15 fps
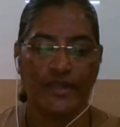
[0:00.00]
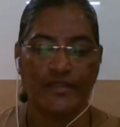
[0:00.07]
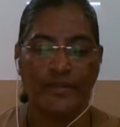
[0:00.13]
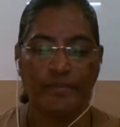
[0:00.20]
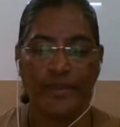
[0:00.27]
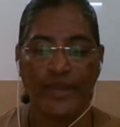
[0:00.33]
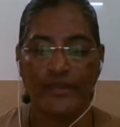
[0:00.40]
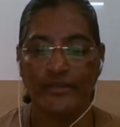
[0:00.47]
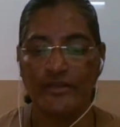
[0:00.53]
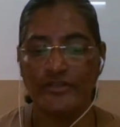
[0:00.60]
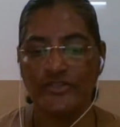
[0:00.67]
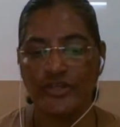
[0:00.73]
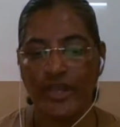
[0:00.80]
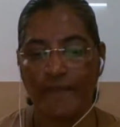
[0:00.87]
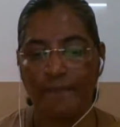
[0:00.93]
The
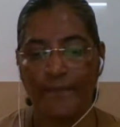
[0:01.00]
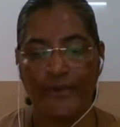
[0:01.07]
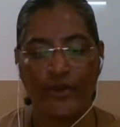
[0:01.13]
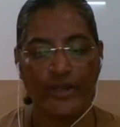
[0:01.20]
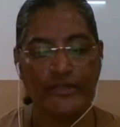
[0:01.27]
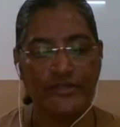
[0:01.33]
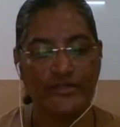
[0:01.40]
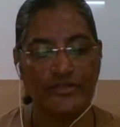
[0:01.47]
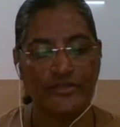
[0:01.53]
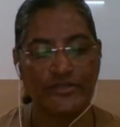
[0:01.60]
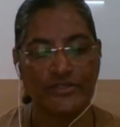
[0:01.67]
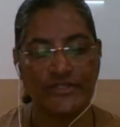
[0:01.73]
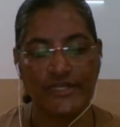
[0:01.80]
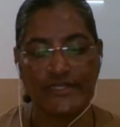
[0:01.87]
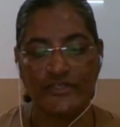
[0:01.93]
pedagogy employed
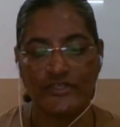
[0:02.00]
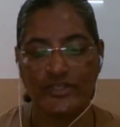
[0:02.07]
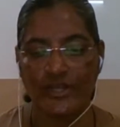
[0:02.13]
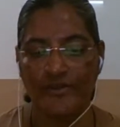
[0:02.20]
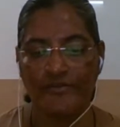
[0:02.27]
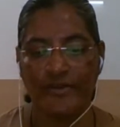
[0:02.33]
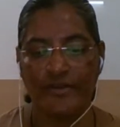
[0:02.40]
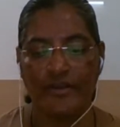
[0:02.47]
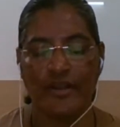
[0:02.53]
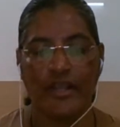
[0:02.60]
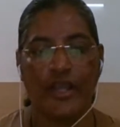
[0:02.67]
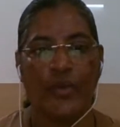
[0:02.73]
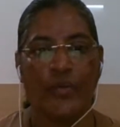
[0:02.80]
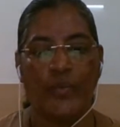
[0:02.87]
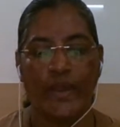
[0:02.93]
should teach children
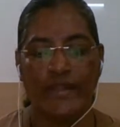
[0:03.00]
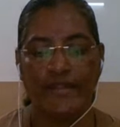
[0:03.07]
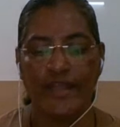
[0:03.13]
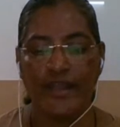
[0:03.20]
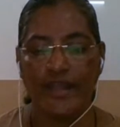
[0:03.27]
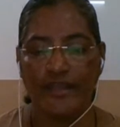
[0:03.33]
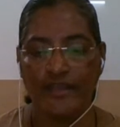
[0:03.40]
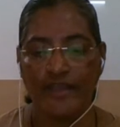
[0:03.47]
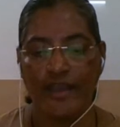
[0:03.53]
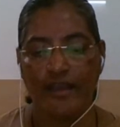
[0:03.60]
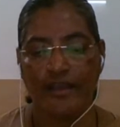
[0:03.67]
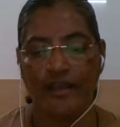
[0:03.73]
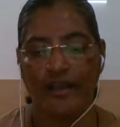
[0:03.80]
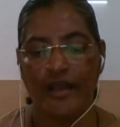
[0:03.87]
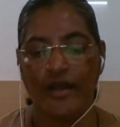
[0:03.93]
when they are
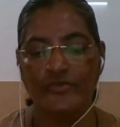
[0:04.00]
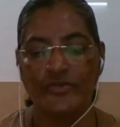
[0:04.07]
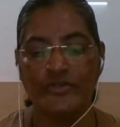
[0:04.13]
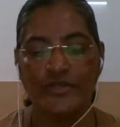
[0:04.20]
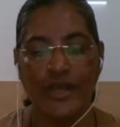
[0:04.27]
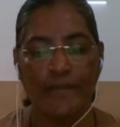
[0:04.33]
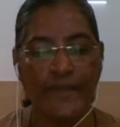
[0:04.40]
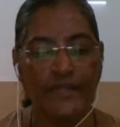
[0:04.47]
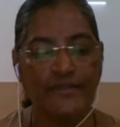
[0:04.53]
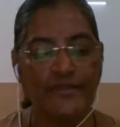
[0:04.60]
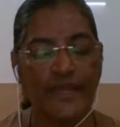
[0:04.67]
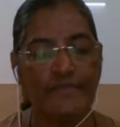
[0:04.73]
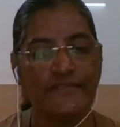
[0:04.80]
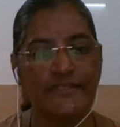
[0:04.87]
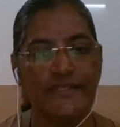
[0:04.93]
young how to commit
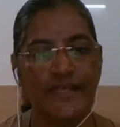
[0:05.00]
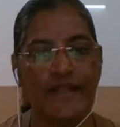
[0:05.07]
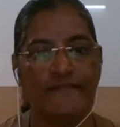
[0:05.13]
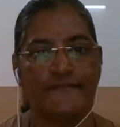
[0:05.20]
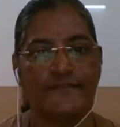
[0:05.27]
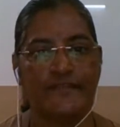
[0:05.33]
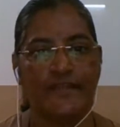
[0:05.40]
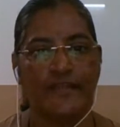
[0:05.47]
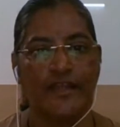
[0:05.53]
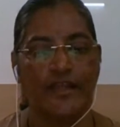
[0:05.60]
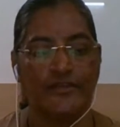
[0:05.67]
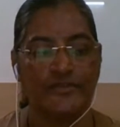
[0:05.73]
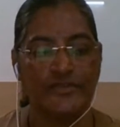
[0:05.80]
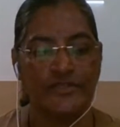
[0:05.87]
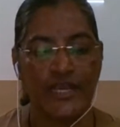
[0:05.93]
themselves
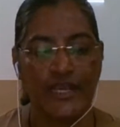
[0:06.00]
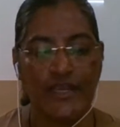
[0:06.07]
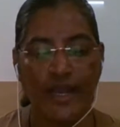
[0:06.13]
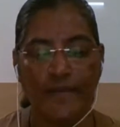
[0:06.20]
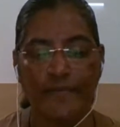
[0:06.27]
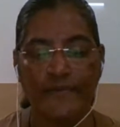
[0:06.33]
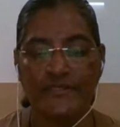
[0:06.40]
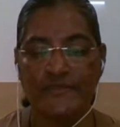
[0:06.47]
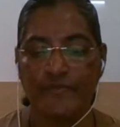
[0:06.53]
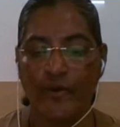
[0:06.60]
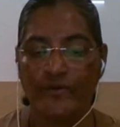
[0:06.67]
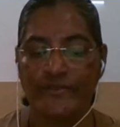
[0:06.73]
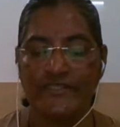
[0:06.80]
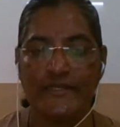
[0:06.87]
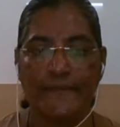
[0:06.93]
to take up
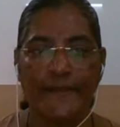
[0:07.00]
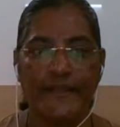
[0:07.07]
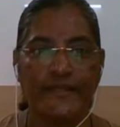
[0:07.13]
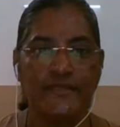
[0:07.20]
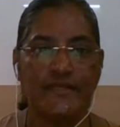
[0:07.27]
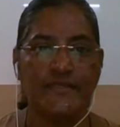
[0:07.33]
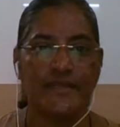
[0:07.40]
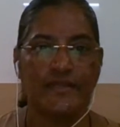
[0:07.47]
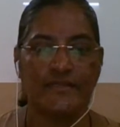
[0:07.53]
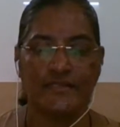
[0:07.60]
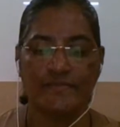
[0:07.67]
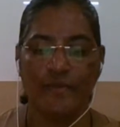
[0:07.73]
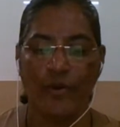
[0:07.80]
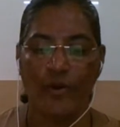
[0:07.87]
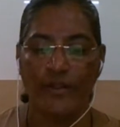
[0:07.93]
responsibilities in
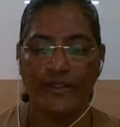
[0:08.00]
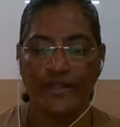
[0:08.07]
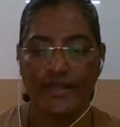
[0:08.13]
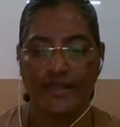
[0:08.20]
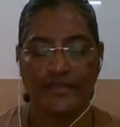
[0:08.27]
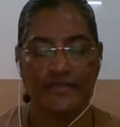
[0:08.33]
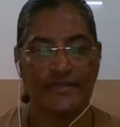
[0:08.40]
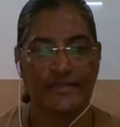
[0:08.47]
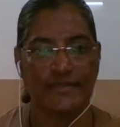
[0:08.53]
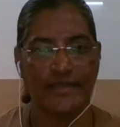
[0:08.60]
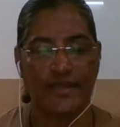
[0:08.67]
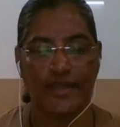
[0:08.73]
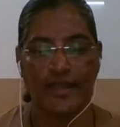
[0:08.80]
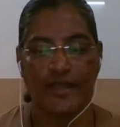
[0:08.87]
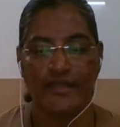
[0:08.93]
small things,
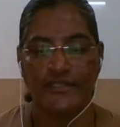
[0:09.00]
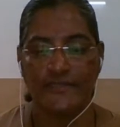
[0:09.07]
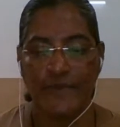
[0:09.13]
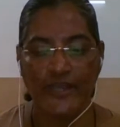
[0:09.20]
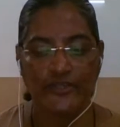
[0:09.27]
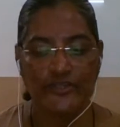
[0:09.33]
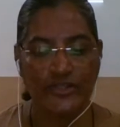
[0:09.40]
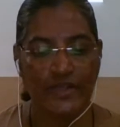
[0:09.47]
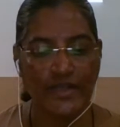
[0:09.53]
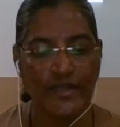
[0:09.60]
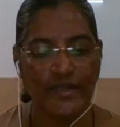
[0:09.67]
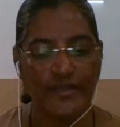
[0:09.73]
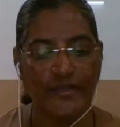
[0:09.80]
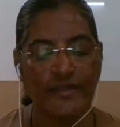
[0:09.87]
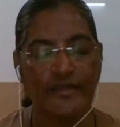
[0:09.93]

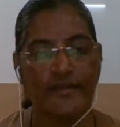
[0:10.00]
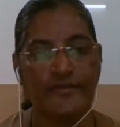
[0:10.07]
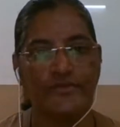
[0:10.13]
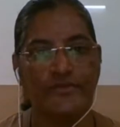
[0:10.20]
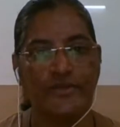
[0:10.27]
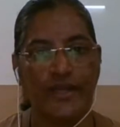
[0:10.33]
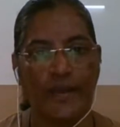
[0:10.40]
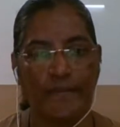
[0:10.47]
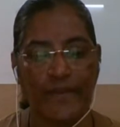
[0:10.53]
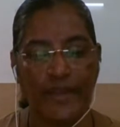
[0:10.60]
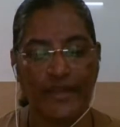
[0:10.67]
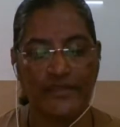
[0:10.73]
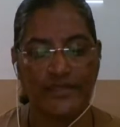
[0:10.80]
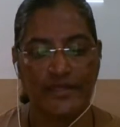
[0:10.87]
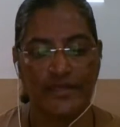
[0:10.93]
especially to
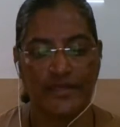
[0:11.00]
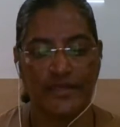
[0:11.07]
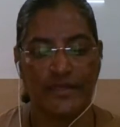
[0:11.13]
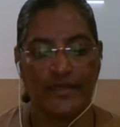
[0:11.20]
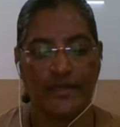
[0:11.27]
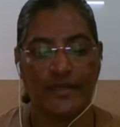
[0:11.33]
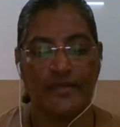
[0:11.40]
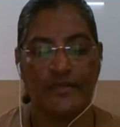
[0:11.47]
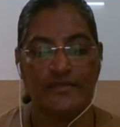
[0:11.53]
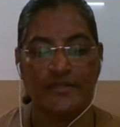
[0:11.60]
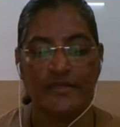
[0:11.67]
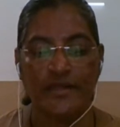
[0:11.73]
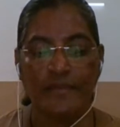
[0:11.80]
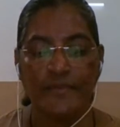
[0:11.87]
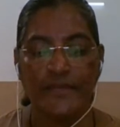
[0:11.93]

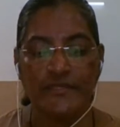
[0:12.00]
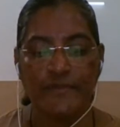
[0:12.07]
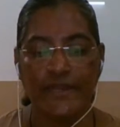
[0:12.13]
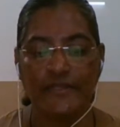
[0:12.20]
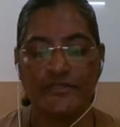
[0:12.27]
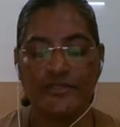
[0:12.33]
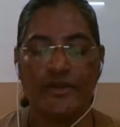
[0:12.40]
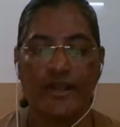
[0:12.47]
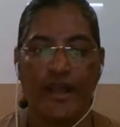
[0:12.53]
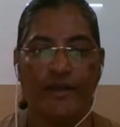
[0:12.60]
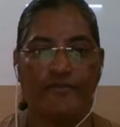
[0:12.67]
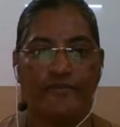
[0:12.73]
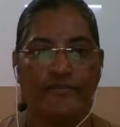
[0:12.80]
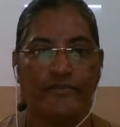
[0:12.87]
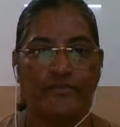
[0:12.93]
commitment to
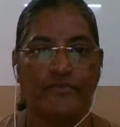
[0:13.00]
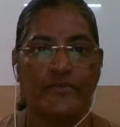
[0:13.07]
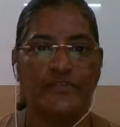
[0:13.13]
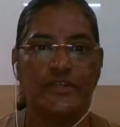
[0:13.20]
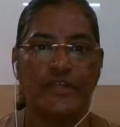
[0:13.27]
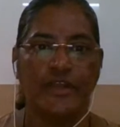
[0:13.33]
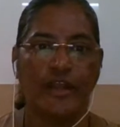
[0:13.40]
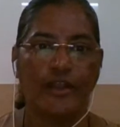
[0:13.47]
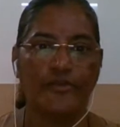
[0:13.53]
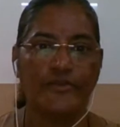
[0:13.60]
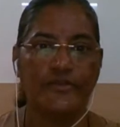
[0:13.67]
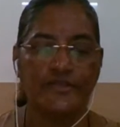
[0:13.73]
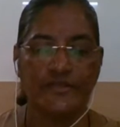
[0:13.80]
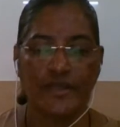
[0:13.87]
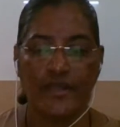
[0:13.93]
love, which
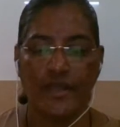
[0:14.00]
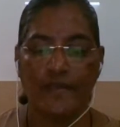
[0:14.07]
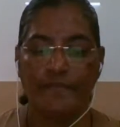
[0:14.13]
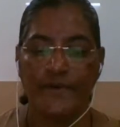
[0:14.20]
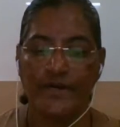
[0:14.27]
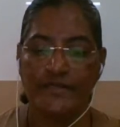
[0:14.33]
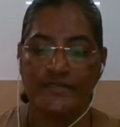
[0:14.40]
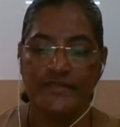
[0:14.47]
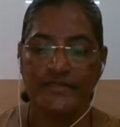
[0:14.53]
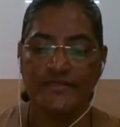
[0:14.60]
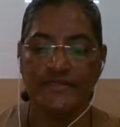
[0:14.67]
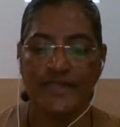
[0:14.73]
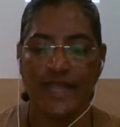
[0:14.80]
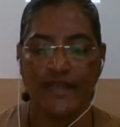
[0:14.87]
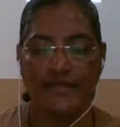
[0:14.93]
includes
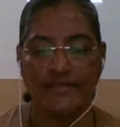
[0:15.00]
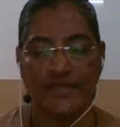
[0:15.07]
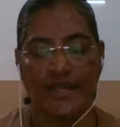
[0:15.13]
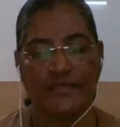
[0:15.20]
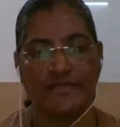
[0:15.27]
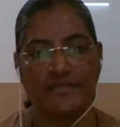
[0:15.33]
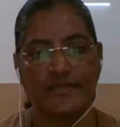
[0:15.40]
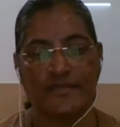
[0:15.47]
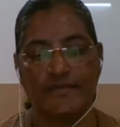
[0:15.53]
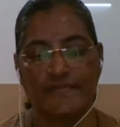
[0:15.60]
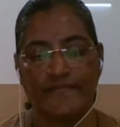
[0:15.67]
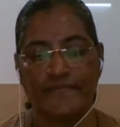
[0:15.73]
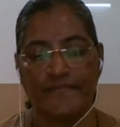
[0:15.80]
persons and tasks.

————

YOUR OBJECTIVE.
Print each record exactly as it stands, omitting the pictures.

REPLY TO THE TASK.
15 fps
[0:00.00]
[0:00.07]
[0:00.13]
[0:00.20]
[0:00.27]
[0:00.33]
[0:00.40]
[0:00.47]
[0:00.53]
[0:00.60]
[0:00.67]
[0:00.73]
[0:00.80]
[0:00.87]
[0:00.93]
The
[0:01.00]
[0:01.07]
[0:01.13]
[0:01.20]
[0:01.27]
[0:01.33]
[0:01.40]
[0:01.47]
[0:01.53]
[0:01.60]
[0:01.67]
[0:01.73]
[0:01.80]
[0:01.87]
[0:01.93]
pedagogy employed
[0:02.00]
[0:02.07]
[0:02.13]
[0:02.20]
[0:02.27]
[0:02.33]
[0:02.40]
[0:02.47]
[0:02.53]
[0:02.60]
[0:02.67]
[0:02.73]
[0:02.80]
[0:02.87]
[0:02.93]
should teach children
[0:03.00]
[0:03.07]
[0:03.13]
[0:03.20]
[0:03.27]
[0:03.33]
[0:03.40]
[0:03.47]
[0:03.53]
[0:03.60]
[0:03.67]
[0:03.73]
[0:03.80]
[0:03.87]
[0:03.93]
when they are
[0:04.00]
[0:04.07]
[0:04.13]
[0:04.20]
[0:04.27]
[0:04.33]
[0:04.40]
[0:04.47]
[0:04.53]
[0:04.60]
[0:04.67]
[0:04.73]
[0:04.80]
[0:04.87]
[0:04.93]
young how to commit
[0:05.00]
[0:05.07]
[0:05.13]
[0:05.20]
[0:05.27]
[0:05.33]
[0:05.40]
[0:05.47]
[0:05.53]
[0:05.60]
[0:05.67]
[0:05.73]
[0:05.80]
[0:05.87]
[0:05.93]
themselves
[0:06.00]
[0:06.07]
[0:06.13]
[0:06.20]
[0:06.27]
[0:06.33]
[0:06.40]
[0:06.47]
[0:06.53]
[0:06.60]
[0:06.67]
[0:06.73]
[0:06.80]
[0:06.87]
[0:06.93]
to take up
[0:07.00]
[0:07.07]
[0:07.13]
[0:07.20]
[0:07.27]
[0:07.33]
[0:07.40]
[0:07.47]
[0:07.53]
[0:07.60]
[0:07.67]
[0:07.73]
[0:07.80]
[0:07.87]
[0:07.93]
responsibilities in
[0:08.00]
[0:08.07]
[0:08.13]
[0:08.20]
[0:08.27]
[0:08.33]
[0:08.40]
[0:08.47]
[0:08.53]
[0:08.60]
[0:08.67]
[0:08.73]
[0:08.80]
[0:08.87]
[0:08.93]
small things,
[0:09.00]
[0:09.07]
[0:09.13]
[0:09.20]
[0:09.27]
[0:09.33]
[0:09.40]
[0:09.47]
[0:09.53]
[0:09.60]
[0:09.67]
[0:09.73]
[0:09.80]
[0:09.87]
[0:09.93]

[0:10.00]
[0:10.07]
[0:10.13]
[0:10.20]
[0:10.27]
[0:10.33]
[0:10.40]
[0:10.47]
[0:10.53]
[0:10.60]
[0:10.67]
[0:10.73]
[0:10.80]
[0:10.87]
[0:10.93]
especially to
[0:11.00]
[0:11.07]
[0:11.13]
[0:11.20]
[0:11.27]
[0:11.33]
[0:11.40]
[0:11.47]
[0:11.53]
[0:11.60]
[0:11.67]
[0:11.73]
[0:11.80]
[0:11.87]
[0:11.93]

[0:12.00]
[0:12.07]
[0:12.13]
[0:12.20]
[0:12.27]
[0:12.33]
[0:12.40]
[0:12.47]
[0:12.53]
[0:12.60]
[0:12.67]
[0:12.73]
[0:12.80]
[0:12.87]
[0:12.93]
commitment to
[0:13.00]
[0:13.07]
[0:13.13]
[0:13.20]
[0:13.27]
[0:13.33]
[0:13.40]
[0:13.47]
[0:13.53]
[0:13.60]
[0:13.67]
[0:13.73]
[0:13.80]
[0:13.87]
[0:13.93]
love, which
[0:14.00]
[0:14.07]
[0:14.13]
[0:14.20]
[0:14.27]
[0:14.33]
[0:14.40]
[0:14.47]
[0:14.53]
[0:14.60]
[0:14.67]
[0:14.73]
[0:14.80]
[0:14.87]
[0:14.93]
includes
[0:15.00]
[0:15.07]
[0:15.13]
[0:15.20]
[0:15.27]
[0:15.33]
[0:15.40]
[0:15.47]
[0:15.53]
[0:15.60]
[0:15.67]
[0:15.73]
[0:15.80]
persons and tasks.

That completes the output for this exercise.